Not far away from Kalkriese, in the delightful small Roman Museum in Haltern am See, it is good to be reminded that serving as a Roman soldier was a career choice and a life – albeit a career that brought with it enormous risks for the soldiers themselves, given the often violent exploitation of the people and lands that came under their occupation. Here, on the site of what is thought to have been the Roman military base of Aliso, are pots and pans, wine strainers and glass perfume bottles, keys and table legs, veiny ceramic phalluses (scholars disagree on their purpose, though the prevailing suggestion is they were for good luck) and even the lid of a medicine jar stating its contents as “the British root”. This is thought to be sorrel, rich in vitamins and iron.
This sense of ordinariness – that a soldier’s career might be mundane, and involve family life as well as violence – is a point strongly made in the British Museum exhibition, which takes as its spine the professional lives of two real soldiers from Egypt, Apion and Terentianus, whose letters on papyrus, recounting everything from career anxieties to requests for boots and socks, were preserved in the dry African sand. As in the modern Russian Federation, enlistment into the legions for less well-off citizens was a way out of poverty, the benefits worth even the dire risks. For non-citizens, serving as an auxiliary ended with the significant retirement benefit of enfranchisement – if it did not end in death.

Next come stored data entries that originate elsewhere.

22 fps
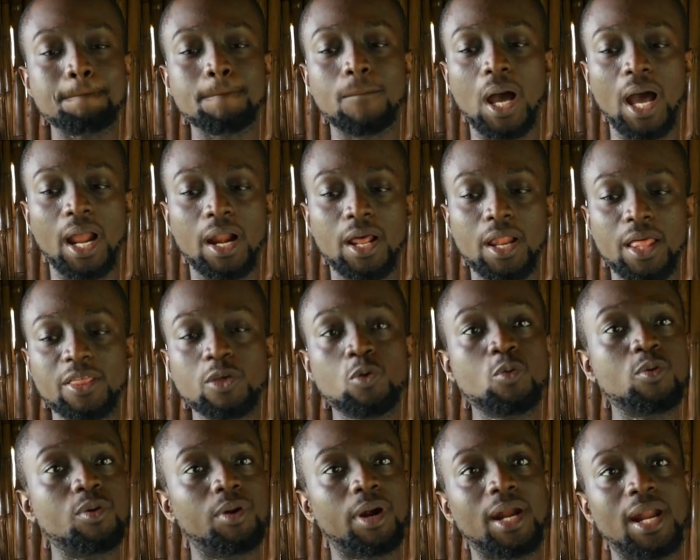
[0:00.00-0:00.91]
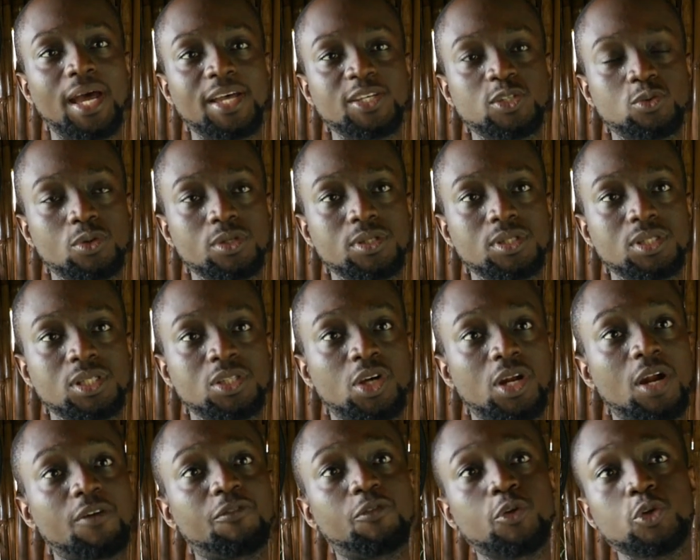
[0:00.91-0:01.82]
Another thing we realized was, in
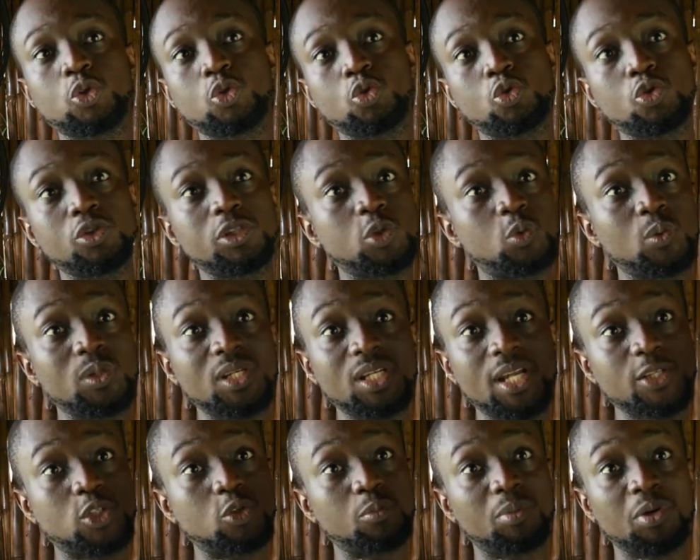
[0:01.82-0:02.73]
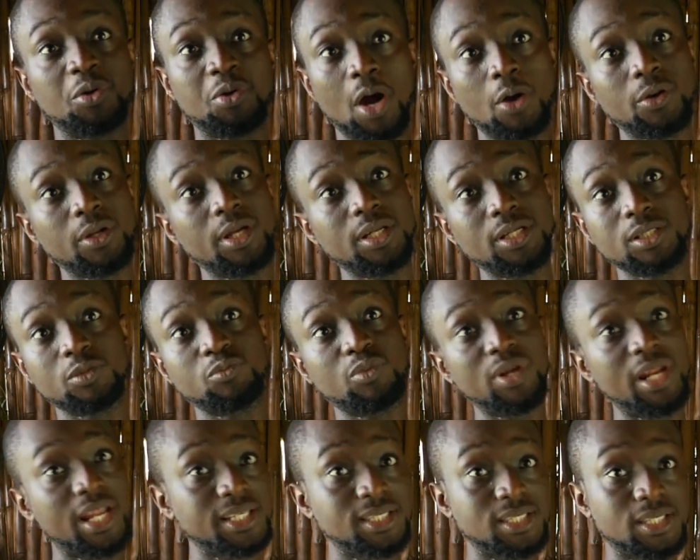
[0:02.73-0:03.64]
order for us to do this, we needed to be grounded in
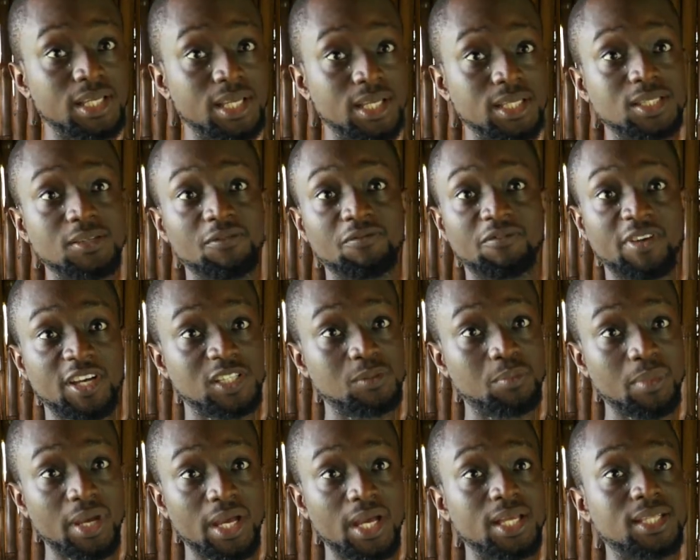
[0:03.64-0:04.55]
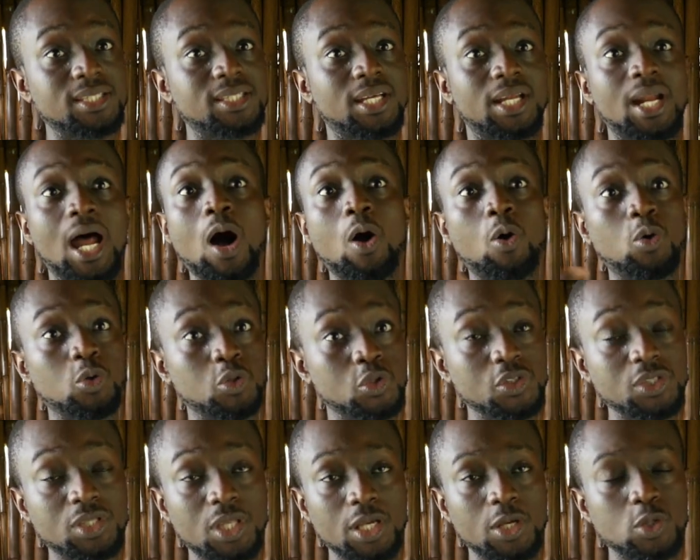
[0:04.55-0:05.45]
real estate, investment, and how all those
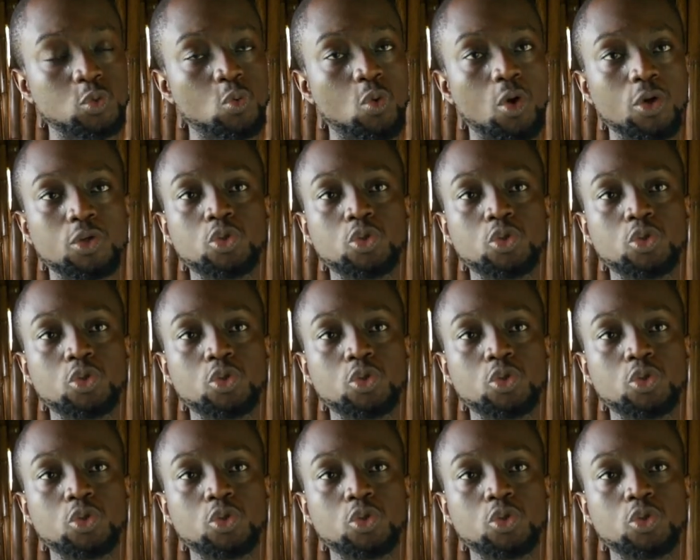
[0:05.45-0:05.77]
things work.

She was his slave, then his freedwoman – then his wife
These men ate and drank, lived and loved. One of the most moving objects in the exhibition comes from cold, windy Britain: a monument raised to a woman called Regina, one of the Catuvellauni tribe, who lived in south-east England. It’s clear from the inscription – dedicated by her husband, Barates – that she was first his slave, then his freedwoman and wife. He was a Syrian, from Palmyra, at the opposite end of the empire, and the words are in two languages, Latin and Palmyrene.
Regina and Barates ended up together on the north-west frontier of the Roman empire, at the fort of Arbeia at what is now South Shields on Tyneside. She is shown sitting in a wicker chair, queenly like her name, wearing a necklace and bracelet, cradling a spindle in her lap and with a box of wool at her feet. She died aged 30. Carved in stone after her death, Regina gives us a gentle, fleeting glimpse of her life.
Legion: Life in the Roman Army is at the British Museum, London, from 1 February-23 June.